# Pytorch AutoGrad Functions

## SISO

In [None]:
import torch
from torch.autograd import grad

x = torch.Tensor([2])
x.requires_grad = True

def model(x): return x ** 3

y = model(x)

dy_dx = grad(outputs= y, inputs=x)

print(f"x: \n   {x} \n y=x^3: \n    {y} \n dy_dx:\n    {dy_dx} , 3*x^2: \n    {3*x**2}")

# 3x² 

x: 
   tensor([2.], requires_grad=True) 
 y=x^3: 
    tensor([8.], grad_fn=<PowBackward0>) 
 dy_dx:
    (tensor([12.]),)


## MISO

In [2]:
import torch
from torch.autograd import grad
import traceback

x = torch.Tensor([2, 3, 4])
x.requires_grad = True

def model(x): return x ** 3

print(x)
y = model(x)
print(y)

try:
    dy_dx = grad(outputs= y, inputs=x)

    print(f"x: \n   {x} \n y=x^3: \n    {y} \n dy_dx:\n    {dy_dx}")

except Exception as e:
    print(f"!!!!!!!!!!!!!!! ERROR: {e}")
    traceback.print_exc()

tensor([2., 3., 4.], requires_grad=True)
tensor([ 8., 27., 64.], grad_fn=<PowBackward0>)
!!!!!!!!!!!!!!! ERROR: grad can be implicitly created only for scalar outputs


Traceback (most recent call last):
  File "/tmp/ipykernel_1955206/3879111839.py", line 15, in <module>
    dy_dx = grad(outputs= y, inputs=x)
  File "/home/bneveu/.local/lib/python3.10/site-packages/torch/autograd/__init__.py", line 367, in grad
    grad_outputs_ = _make_grads(
  File "/home/bneveu/.local/lib/python3.10/site-packages/torch/autograd/__init__.py", line 117, in _make_grads
    raise RuntimeError(
RuntimeError: grad can be implicitly created only for scalar outputs


### MISO - Loop

In [3]:
import torch
from torch.autograd import grad

x = torch.Tensor([2, 3, 4])
x.requires_grad = True

def model(x): return x ** 3

y = model(x)

test = torch.autograd.grad(outputs=y[0], inputs=x, retain_graph=True)
print('test: ' + str(test))

for i, out in enumerate(y):

    dy_dx = torch.autograd.grad(outputs=out, inputs=x, retain_graph=True)
    print(dy_dx)


dy_dx = [torch.autograd.grad(outputs=out, inputs=x, retain_graph=True)[0][i]
    for i, out in enumerate(y)]

#print(f"x: \n   {x} \n y=x^3: \n    {y} \n dy_dx:\n    {dy_dx}")
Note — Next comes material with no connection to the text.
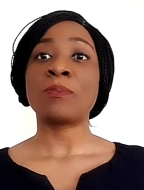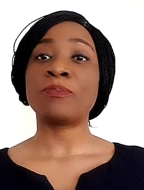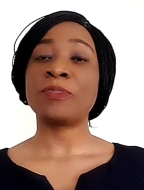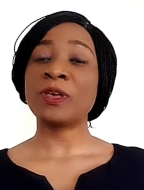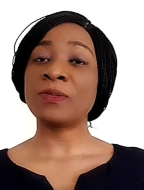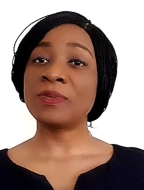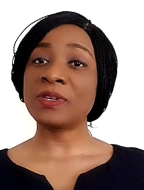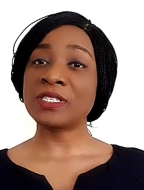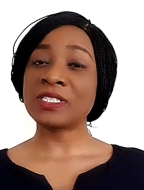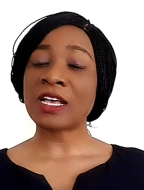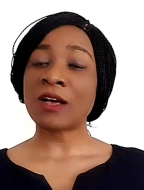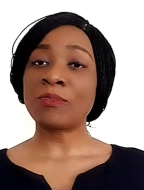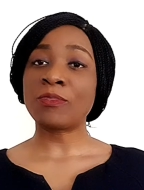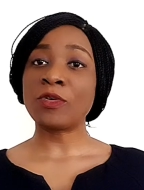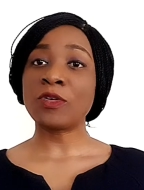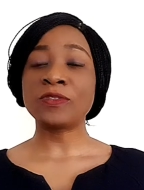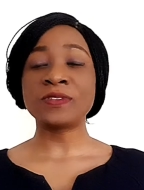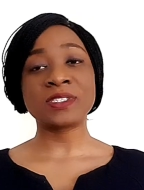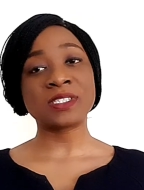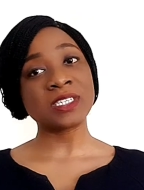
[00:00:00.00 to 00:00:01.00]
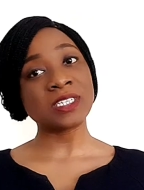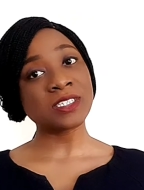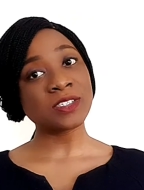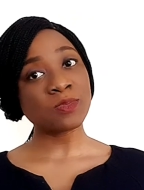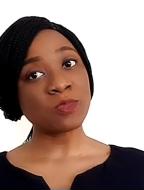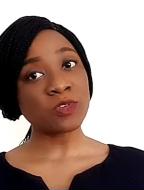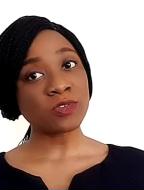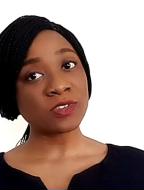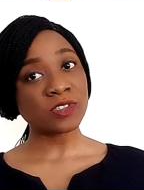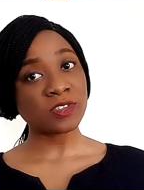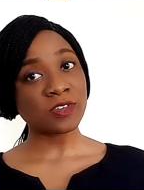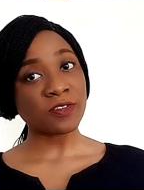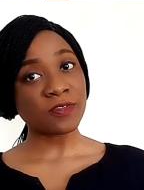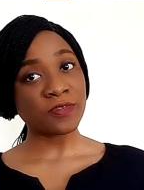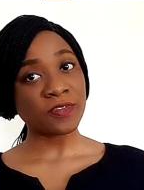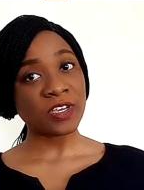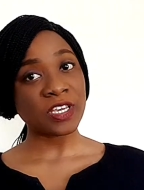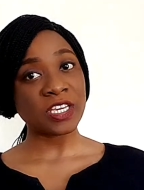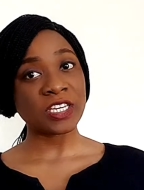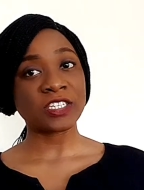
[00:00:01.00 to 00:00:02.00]
Babies above 6 months
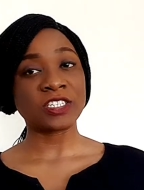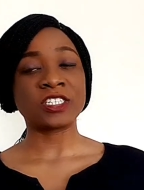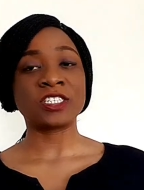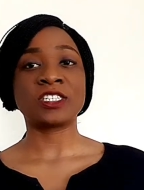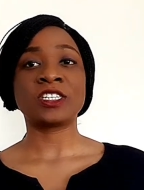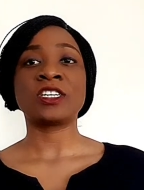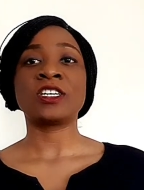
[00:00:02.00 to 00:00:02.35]
of age.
test: (tensor([12.,  0.,  0.]),)
(tensor([12.,  0.,  0.]),)
(tensor([ 0., 27.,  0.]),)
(tensor([ 0.,  0., 48.]),)


In [4]:
import torch
from torch.autograd import grad

x = torch.Tensor([2, 3, 4])
x.requires_grad = True

def model(x): return x ** 3

y = model(x)

test = torch.autograd.grad(outputs=y[0], inputs=x, retain_graph=True)
print('test: ' + str(test))
for i, out in enumerate(y):
    test = torch.autograd.grad(outputs=out, inputs=x, retain_graph=True)
    print(test)

# dy_dx = [torch.autograd.grad(outputs=out, inputs=x, retain_graph=True)[0][i]
#     for i, out in enumerate(y)]

print(f"x: \n   {x} \n y=x^3: \n    {y} \n dy_dx:\n    {dy_dx}")
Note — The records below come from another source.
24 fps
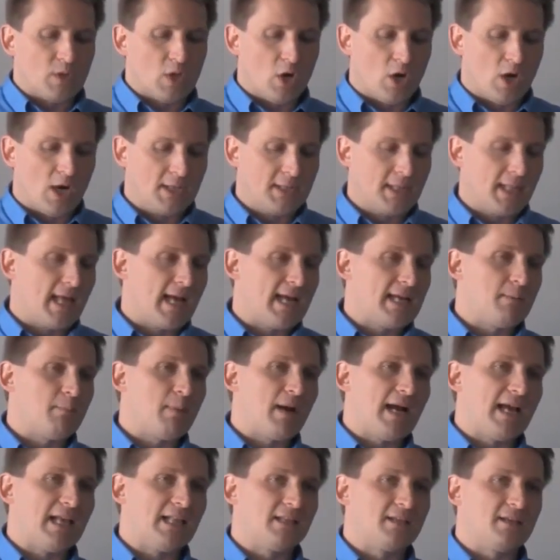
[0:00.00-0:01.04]
online
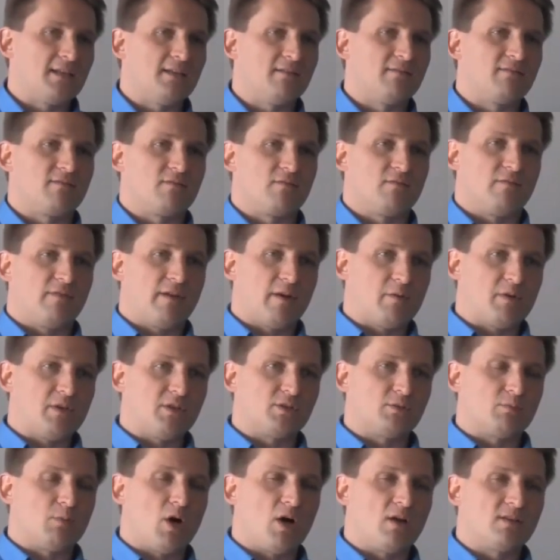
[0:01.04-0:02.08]
piloting for very
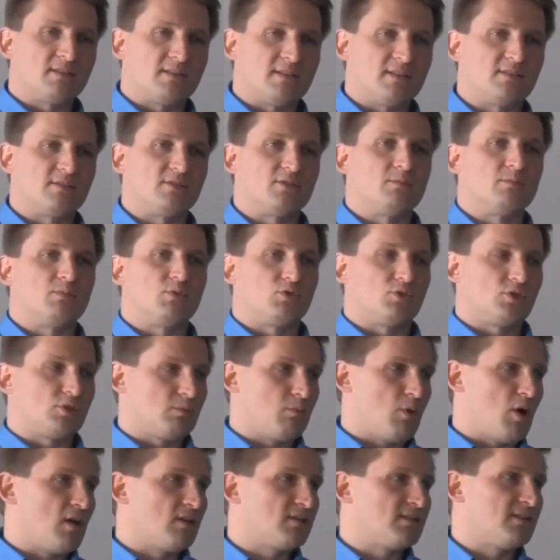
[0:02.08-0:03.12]
small systems, or
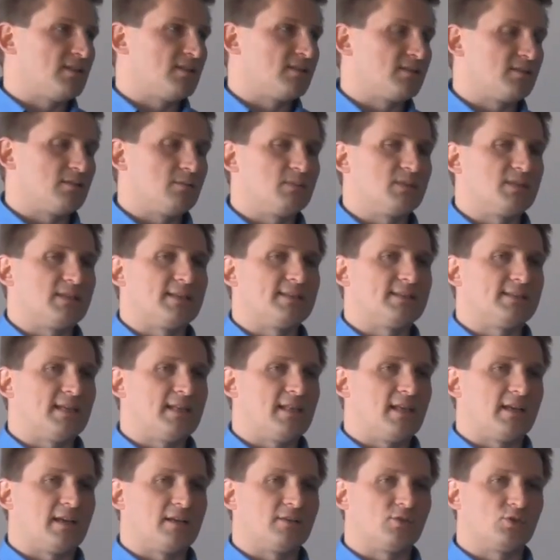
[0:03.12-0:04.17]
small systems, like say
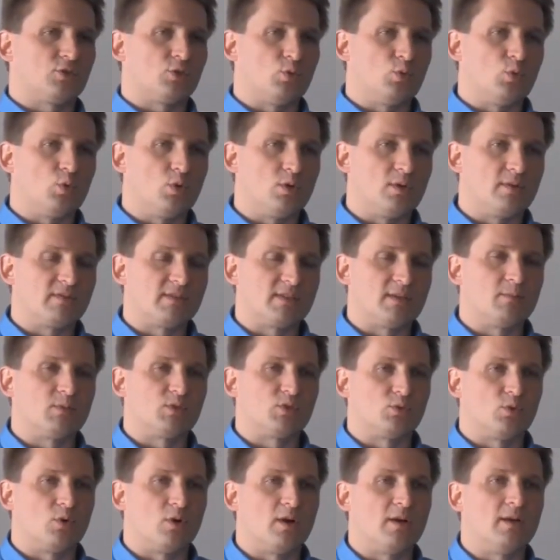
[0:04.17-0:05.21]
like a school of some
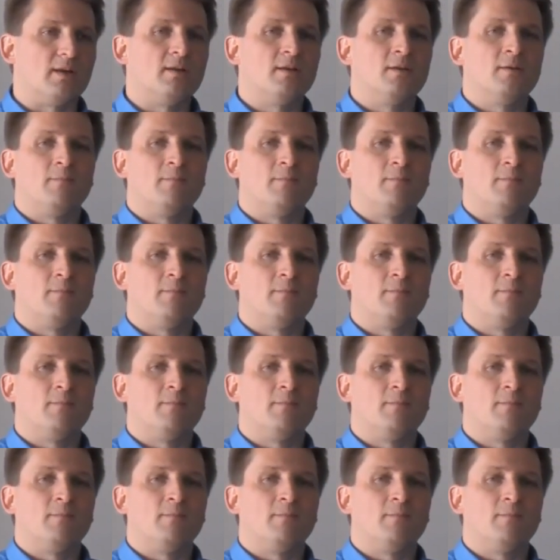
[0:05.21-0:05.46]
sort,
test: (tensor([12.,  0.,  0.]),)
(tensor([12.,  0.,  0.]),)
(tensor([ 0., 27.,  0.]),)
(tensor([ 0.,  0., 48.]),)
x: 
   tensor([2., 3., 4.], requires_grad=True) 
 y=x^3: 
    tensor([ 8., 27., 64.], grad_fn=<PowBackward0>) 
 dy_dx:
    [tensor(12.), tensor(27.), tensor(48.)]


### MISO - Loop with Large Data


:warning: Pretty SLOW ->  
![Use the sum trick ](https://github.com/pytorch/pytorch/issues/7786)

In [5]:
import torch
from torch.autograd import grad

x = torch.Tensor(range(40000))
x.requires_grad = True

def model(x): return x ** 3

y = model(x)

dy_dx = [torch.autograd.grad(outputs=out, inputs=x, retain_graph=True)[0][i]
    for i, out in enumerate(y)]

#print(f"x: \n   {x} \n y=x^3: \n    {y} \n dy_dx:\n    {dy_dx}")

KeyboardInterrupt: 

### MISO - Sum

In [6]:
import torch
from torch.autograd import grad

x = torch.Tensor([2, 3, 4])
x.requires_grad = True

def model(x): return x ** 3

y = model(x)

dy_dx = torch.autograd.grad(outputs=y.sum(), inputs=x, retain_graph=True)[0]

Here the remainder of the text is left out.